The cold emptiness of South Waziristan
THERE is a curious stillness to the streets of South Waziristan, and it pulls at your sense of reality. At first, you think it is the intense quiet — absolute silence, but for the gentle wind through the shabeluth trees and the soft gurgle of the Zam river. As you drive into the remote tribal district, once the headquarters of the Tehreek-i-Taliban Pakistan (TTP), the countryside opens up in front of you. The dusty earth of Tank gives way first to rocky gravel, and then to the hills of the Suleiman range, rising up all around you.
Each village along the way has a story.
“They murdered 35 people here, for standing against them,” says a local, as we pass through the village of Kiriwam.
We slow for a speed breaker down the road. In 2005, Faridullah Khan, a former senator, was killed as he stopped at the same bump, Taliban gunmen emerging to ambush him from a vehicle blocking the road.
The deeper into South Waziristan you go, the further into the past you seem to travel.
In Jandola, it could be 1918. Scattered mud and stone homes look out over the stream that passes through the centre of the town, once home to slain TTP commander Asmatullah Shaheen. Many of the buildings continue to bear the scars of damage sustained during Pakistan’s bitter war to retake the area. Above many, a small guard tower peeps out: each home here is a castle, to its family, a fort against invasions, or enmities from within the village.
Here and there, a few mud homes fly the Pakistani flag. Sometimes, it is a sign of patriotism, a declaration of allegiance. At other times, such as in the village of Dowatai, where the flags fly over the former homes of TTP commanders Khan Said ‘Sajna’ and Shehryar Mehsud, they are signs of conquest.

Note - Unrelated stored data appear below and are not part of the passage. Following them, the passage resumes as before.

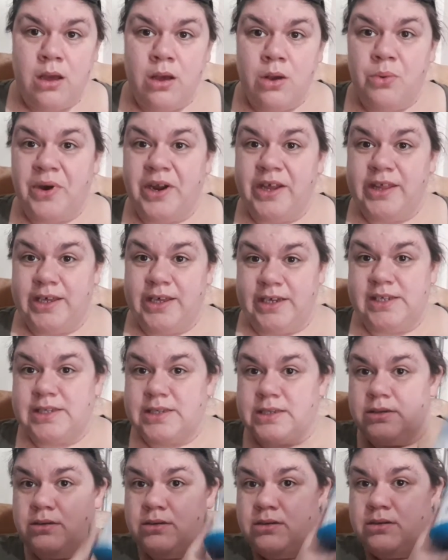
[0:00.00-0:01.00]
of
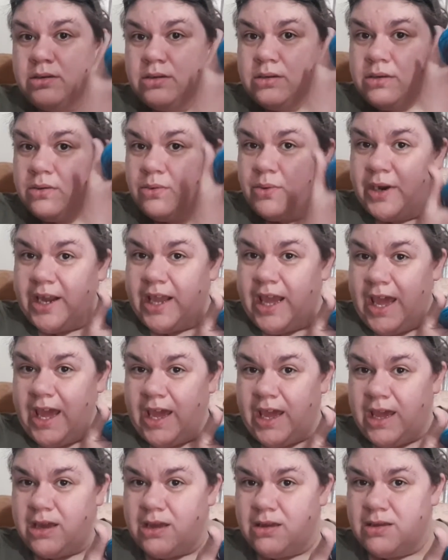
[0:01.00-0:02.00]
these, one
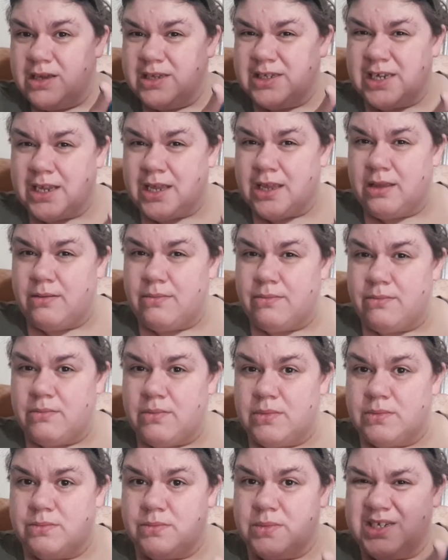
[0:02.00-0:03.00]
cake. Is this
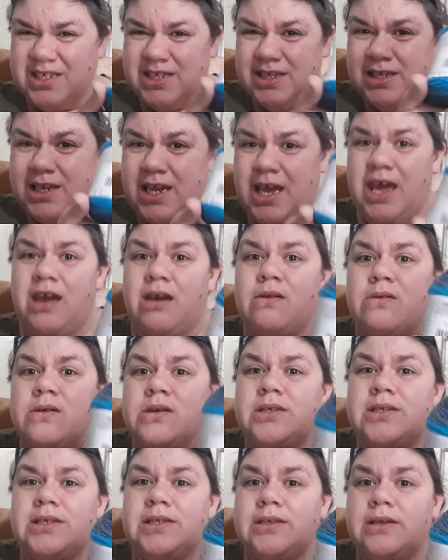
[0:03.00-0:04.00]
a cake or
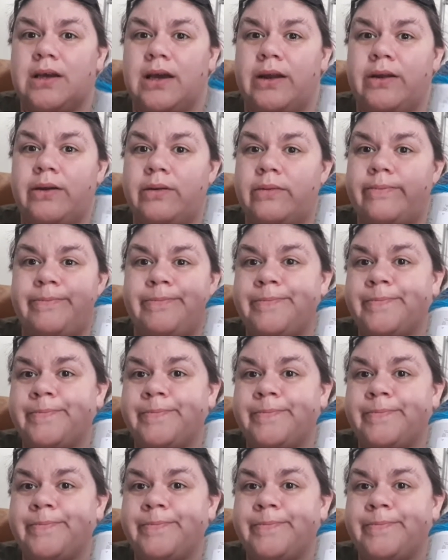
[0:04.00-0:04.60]
is this, I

After a while, you realise that it is not the quiet, after all, that has been tugging at your sense of reality. It is the sense of isolation. Where is everyone?
Driving through ghosts
In 2017, the government said that all of the more than 600,000 Internally Displaced Persons (IDPs) who fled when the military operation was launched in 2009 had returned.

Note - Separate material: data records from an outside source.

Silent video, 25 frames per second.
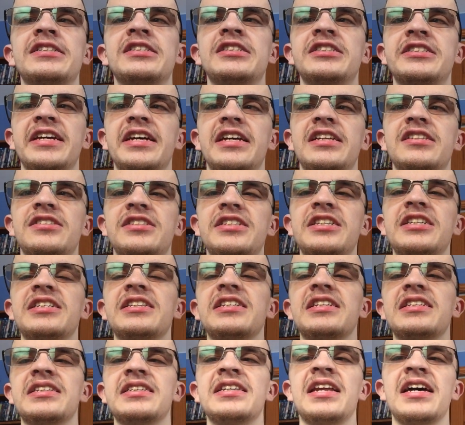
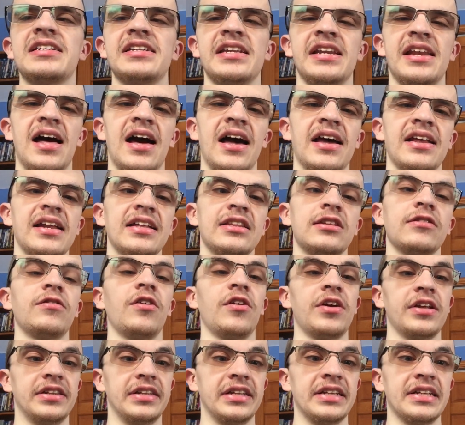$16.99 at the
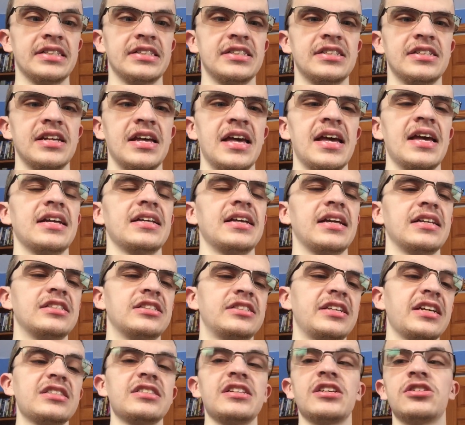very least. It's
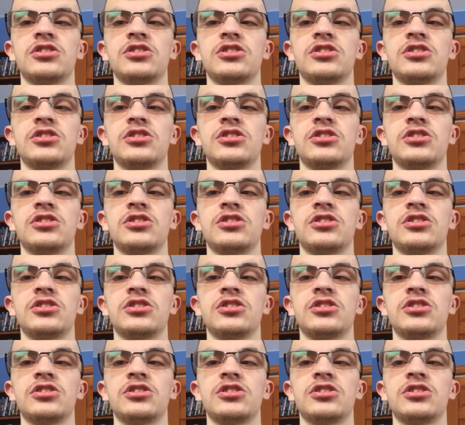6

The cold, quiet roads of South Waziristan’s Mehsud areas, where the bulk of the displacement occurred, seem to belie that claim.
“We thought that we would return after ten years and it would be a joyous occasion. But... we are currently experiencing challenges just as bad as when the operation was ongoing,” says Abdul Wahid Mehsud, 30, a native of Sarwakai.

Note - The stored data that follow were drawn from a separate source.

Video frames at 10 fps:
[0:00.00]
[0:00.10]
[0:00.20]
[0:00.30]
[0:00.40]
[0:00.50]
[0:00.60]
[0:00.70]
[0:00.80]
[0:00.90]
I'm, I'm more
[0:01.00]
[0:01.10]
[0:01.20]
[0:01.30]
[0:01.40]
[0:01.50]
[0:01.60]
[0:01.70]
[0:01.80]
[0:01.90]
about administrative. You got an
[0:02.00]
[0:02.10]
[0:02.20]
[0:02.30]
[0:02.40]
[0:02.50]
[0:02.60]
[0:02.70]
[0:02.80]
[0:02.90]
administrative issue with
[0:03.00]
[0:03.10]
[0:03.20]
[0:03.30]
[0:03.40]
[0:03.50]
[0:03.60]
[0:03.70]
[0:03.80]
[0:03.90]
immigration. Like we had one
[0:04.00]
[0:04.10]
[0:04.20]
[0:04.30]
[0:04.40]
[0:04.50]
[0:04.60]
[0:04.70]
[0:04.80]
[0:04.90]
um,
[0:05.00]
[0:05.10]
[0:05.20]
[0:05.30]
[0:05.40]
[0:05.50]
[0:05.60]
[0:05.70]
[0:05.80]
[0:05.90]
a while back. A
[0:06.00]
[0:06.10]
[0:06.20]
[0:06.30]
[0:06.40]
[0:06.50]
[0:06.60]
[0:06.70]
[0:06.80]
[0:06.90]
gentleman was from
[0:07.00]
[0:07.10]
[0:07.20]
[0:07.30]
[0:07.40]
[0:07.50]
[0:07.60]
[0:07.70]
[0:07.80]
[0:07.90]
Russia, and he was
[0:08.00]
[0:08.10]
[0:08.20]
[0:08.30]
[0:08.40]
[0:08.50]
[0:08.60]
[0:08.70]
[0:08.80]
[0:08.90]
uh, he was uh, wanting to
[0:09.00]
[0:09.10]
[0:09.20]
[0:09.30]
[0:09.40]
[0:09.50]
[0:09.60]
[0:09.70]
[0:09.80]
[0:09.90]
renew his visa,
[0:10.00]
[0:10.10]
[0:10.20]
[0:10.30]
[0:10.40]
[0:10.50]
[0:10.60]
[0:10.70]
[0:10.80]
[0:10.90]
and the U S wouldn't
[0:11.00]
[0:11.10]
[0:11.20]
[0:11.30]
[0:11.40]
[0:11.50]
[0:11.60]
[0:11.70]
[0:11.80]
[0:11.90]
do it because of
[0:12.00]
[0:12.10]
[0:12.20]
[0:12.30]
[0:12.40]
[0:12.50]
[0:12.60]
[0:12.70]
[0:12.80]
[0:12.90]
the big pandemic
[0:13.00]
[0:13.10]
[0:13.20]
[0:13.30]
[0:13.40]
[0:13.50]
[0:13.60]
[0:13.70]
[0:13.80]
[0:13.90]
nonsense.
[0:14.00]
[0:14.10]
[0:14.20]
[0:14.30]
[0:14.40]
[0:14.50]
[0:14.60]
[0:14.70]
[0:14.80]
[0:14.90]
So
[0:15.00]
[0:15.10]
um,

“Those living there right now, they are extremely poor, those who cannot afford to pay for rent in Tank [or] Dera Ismail Khan.”
Islamuddin, 25, a labourer from the remote village of Badr, is one of those people.
“The road is destroyed; there is no electricity, no gas, no water, no doctor or veterinary surgeon. We get our drinking water on donkeys,” he says.
Others, too, speak of the devastation they returned to, and the difficulty of rebuilding.
“There were four rooms in the house, but there was nothing left of them. There wasn’t even a place to tie your goat,” says Khan Rasool, 55, a farmer from Sarwakai. “All of our belongings were gone.”
They spent six years away from home, living in Zhob, before returning to Sarwakai in 2015. I asked him what difference he saw between life outside the tribal areas and within it.
“What can I tell you?” he says, confused at the ludicrousness of the comparison. “In my own area… there are no doctors, no medicines, no schools. And we are afraid to leave our homes.”
His words are borne out by the emptiness as you drive through the district, passing through the ghosts of villages, empty shells echoing faintly with the shadows of the lives once lived within them.
The military, in a statement, said that it is doing its best to help residents rebuild their lives.
The district, which was once ruled by the TTP and has since seen a hellish war, is definitely now back in military control. Along 80km of the road snaking through the agency one passes through 19 checkpoints manned by soldiers and paramilitary personnel.
For residents, however, the work being done to clear the landmines is simply not enough.
“It is absolutely not safe,” says Saeed Anwar, an elder from Ladha. “As far as peace is concerned, today… no one has a knife, a pistol or anything else. In this respect, it is safe. But these mines, these explosions make people feel very unsafe.”
Anwar, a leader of the Jamiat Ulema-i-Islam-F, warns that it was a deprivation of rights and basic services that first drove people towards radicalisation in his area. He fears that if the redevelopment of South Waziristan is not managed right, history could repeat itself.
“[The Taliban] did not come from outside. They were from within us — they were our brothers, our sons. I believe that we have cut the trees’ branches, but we have not cut their roots.”